Dalam kaitan dengan karakter pluralis ini, salah satu yang paling mencolok adalah bagaimana GD menyikapi keberadaan etnis Tionghoa atau China di Indonesia yang acapkali dipersepsikan dan diposisikan secara diskriminatif dan antagonistik vis-a-vis kelompok yang disebut dengan pribumi atau bumiputra. Bahkan ketika negeri ini telah merdeka dan menggunakan landasan falsafah negara Pancasila serta Konstitusi UUD 1945, yang notabene tidak mengakui diskrimasi rasial, etnisitas, agama, dan identias primordial lainnya, praktik diskriminasi itu tetap ada dan sering muncul dalam bentuknya yang paling vulgar.
Menjadi dan "mengada" sebagai Cina di negeri ini memiliki makna yang tidak selalu positif, bahkan mungkin lebih sering negatif ketika dikaitkan dengan persoalan ekonomi, agama, ideologi, dan apa yang disebut dengan nasionalisme. Tanpa berpretensi untuk menggebyah-uyah, saya kira strereotipe negatif terhadap etnik China di masyarakat kita cenderung belum menghilang sepenuhnya. Penerimaan bahwa etnis tersebut sejatinya memiliki posisi yang sama sebagai bagian dari entitas kebangsaan Indonesia, kadangkala masih semu dan tidak jujur. Trauma sejarah masa lalu dan fakta kesenjangan ekonomi masa kini, biasanya sangat berperan dalam pengabadian stereotipe negatif tersebut.

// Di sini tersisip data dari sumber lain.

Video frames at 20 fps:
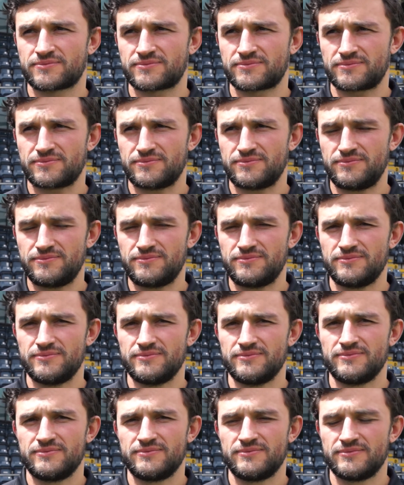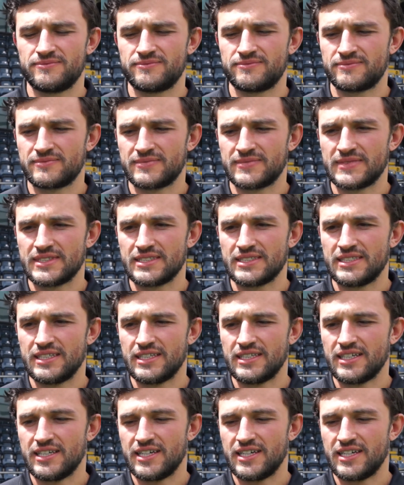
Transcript: Can you believe it's been 10 years at the club?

Almarhum GD sangat menyadari bahwa persoalan relasi China dan pribumi di negeri ini sangatlah kompleks karena dimensinya juga sangat kompleks. Karena itulah, saya kira, beliau menyikapi persoalan ini dengan sangat khusus dan 'total' sehingga beliau tak ragu-ragu memilih 'mencemplungkan' diri beliau di dalamnya. Salah satu buktinya yang sudah banyak diketahui publik adalah pengakuan beliau bahwa dirinya memiliki hubungan darah dan silsilah atau keturunan dengan bangsa China.

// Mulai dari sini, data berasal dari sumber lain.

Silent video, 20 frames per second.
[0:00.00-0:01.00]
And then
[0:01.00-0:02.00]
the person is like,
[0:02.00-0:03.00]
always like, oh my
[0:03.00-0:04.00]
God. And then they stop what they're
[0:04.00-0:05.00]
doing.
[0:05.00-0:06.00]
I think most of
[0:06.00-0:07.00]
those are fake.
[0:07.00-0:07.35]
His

GD dalam berbagai kesempatan ceramah, baik dalam komunitas China, pesantren, ruang publik umum, dan lain-lain, seringkali mengatakan bahwa beliau adalah keturunan dari Tan Kim Han yang menikah dengan Tan A Lok, saudara kandung Raden Patah, pendiri Kesultanan Demak yang aslinya bernama Tan Eng Hwa. GD yakin bahwa mereka ini anak dari seorang putri Tiongkok yang menjadi selir Raden Brawijaya V. Tan Kim Han sendiri, masih kata GD, berdasarkan pendapat sejarawan dan peneliti Perancis, Louis-Charles Damais, diidentifikasikan sebagai Syekh Abdul Qodir Al-Shini yang makamnya ditemukan di Trowulan, Jawa Timur.
Sejauhmanakah kebenaran klaim sejarah yang dikemukakan GD, tampaknya masih perlu diteliti lebih jauh otentitasnya. Namun saya kira poinnya bukan di situ. Poinnya adalah bagaimana kita memahami upaya GD "meleburkan diri" dalam kancah wacana dan praksis kemasyarakatan yang sangat sensitif dan rumit bernama relasi antara etnis China dan pribumi yang suka atau tidak suka telah, sedang, dan akan selalu mewarnai kehidupan kemasyarakatan, kebangsaan, dan kenegaraan kita.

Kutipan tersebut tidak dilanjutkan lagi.